El desafío oculto en la campaña de Biden: ¿La edad importa más de lo que creemos?

El desafío oculto en la campaña de Biden: ¿La edad importa más de lo que creemos?
Biden

El presidente Joe Biden celebra sus 81 años y su edad se ha convertido en un tema candente en su campaña de reelección. Durante una reunión con recaudadores de fondos, se abordaron las preocupaciones crecientes de los donantes y votantes sobre la avanzada edad del presidente. Quentin Fulks, subdirector de campaña, destacó los logros históricos obtenidos durante el primer mandato de Biden.

Sin embargo, esta estrategia de ignorar el tema y considerar las preguntas sobre la edad del presidente como irrelevantes no ha convencido a muchos donantes y estrategas demócratas. Se siente que no es la mejor manera de abordar lo que parece ser la mayor vulnerabilidad del presidente.

Por otro lado, los aliados y familiares de Biden están preocupados de que, a pesar de estar mentalmente lúcido, el presidente pueda parecer frágil. Se ha discutido la posibilidad de limitar sus apariciones caminando frente a las cámaras y cambiar su calzado formal por uno más cómodo para minimizar el riesgo de caídas.

Algunos sugieren que la campaña debería abrazar la edad de Biden como un símbolo de sabiduría en tiempos turbulentos, utilizando de manera irónica el apodo de ‘Abuelo Joe’. Ron Klain, exjefe de personal de Joe Biden durante los primeros años en la Casa Blanca, destaca la importancia de enfatizar la sabiduría y experiencia de Biden, especialmente en su manejo de la situación en Ucrania.

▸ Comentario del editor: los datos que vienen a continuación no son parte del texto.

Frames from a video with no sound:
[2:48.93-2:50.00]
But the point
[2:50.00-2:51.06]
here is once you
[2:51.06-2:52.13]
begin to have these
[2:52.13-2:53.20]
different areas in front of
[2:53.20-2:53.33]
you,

A pesar de las críticas constantes por su edad, Donald Trump, de 77 años, parece escapar de un escrutinio similar. Este hecho ha sido señalado por Alan Kessler, un donante demócrata, quien destaca que nadie menciona la edad de Trump. Esto se refleja en las encuestas, donde un 70% de posibles votantes en seis estados clave consideran que Biden es demasiado mayor para ser un presidente efectivo, en comparación con solo un 39% que opina lo mismo de Trump, según una encuesta realizada por el New York Times-Siena College.

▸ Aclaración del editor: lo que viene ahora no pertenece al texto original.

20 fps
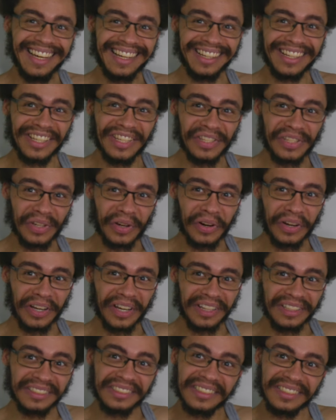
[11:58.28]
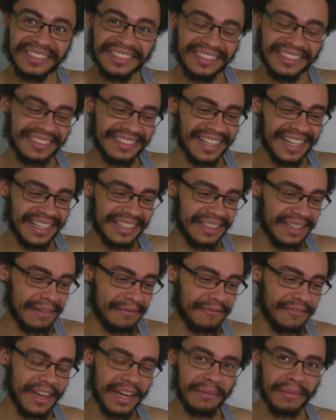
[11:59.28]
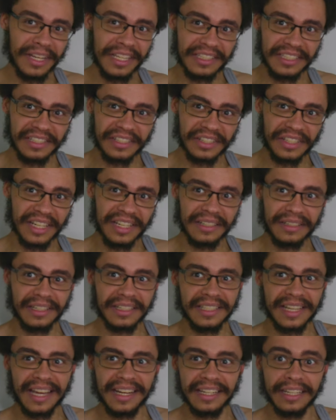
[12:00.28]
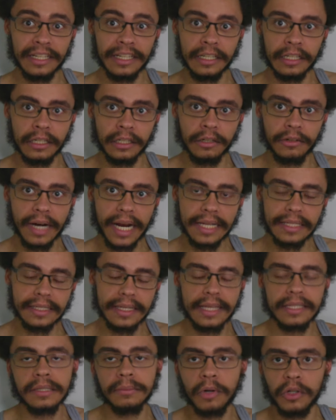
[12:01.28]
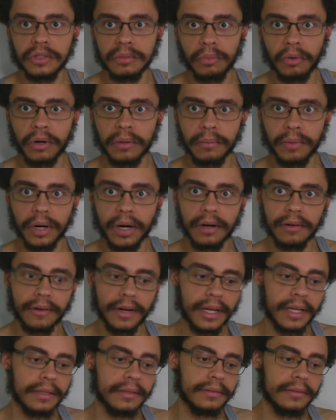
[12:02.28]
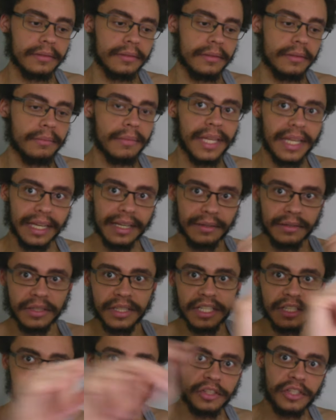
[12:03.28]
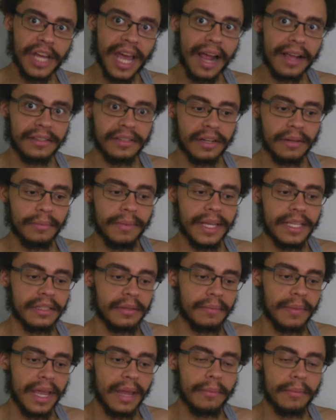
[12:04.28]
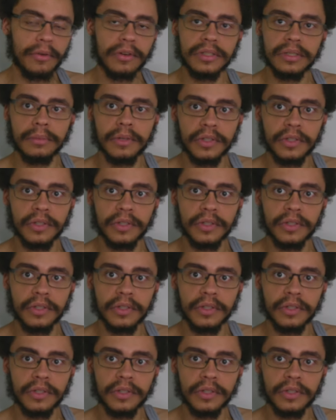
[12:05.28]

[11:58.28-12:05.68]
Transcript: and Concerta. Right, amphetamines and shit, because I had to get good grades, because that's the most boring part, right? Meeting these checks on a piece of paper is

En su 81 cumpleaños, Biden llevó a cabo una jornada laboral normal en la Casa Blanca. Participó en la tradicional ceremonia de «perdón» a dos pavos, Liberty y Bell, como parte de los preparativos para el Día de Acción de Gracias. Además, la primera dama, Jill Biden, presidió la llegada del árbol de Navidad de la Casa Blanca, acompañada de familias de militares. Los Biden también tuvieron la oportunidad de compartir una cena de Acción de Gracias con militares en la Estación Naval de Norfolk en Virginia.

Los festejos por el cumpleaños del presidente seguramente serán en privado, con la familia Biden reuniéndose en Nantucket para la cena de Acción de Gracias. Se espera que el presidente y la primera dama partan hacia Massachusetts mañana.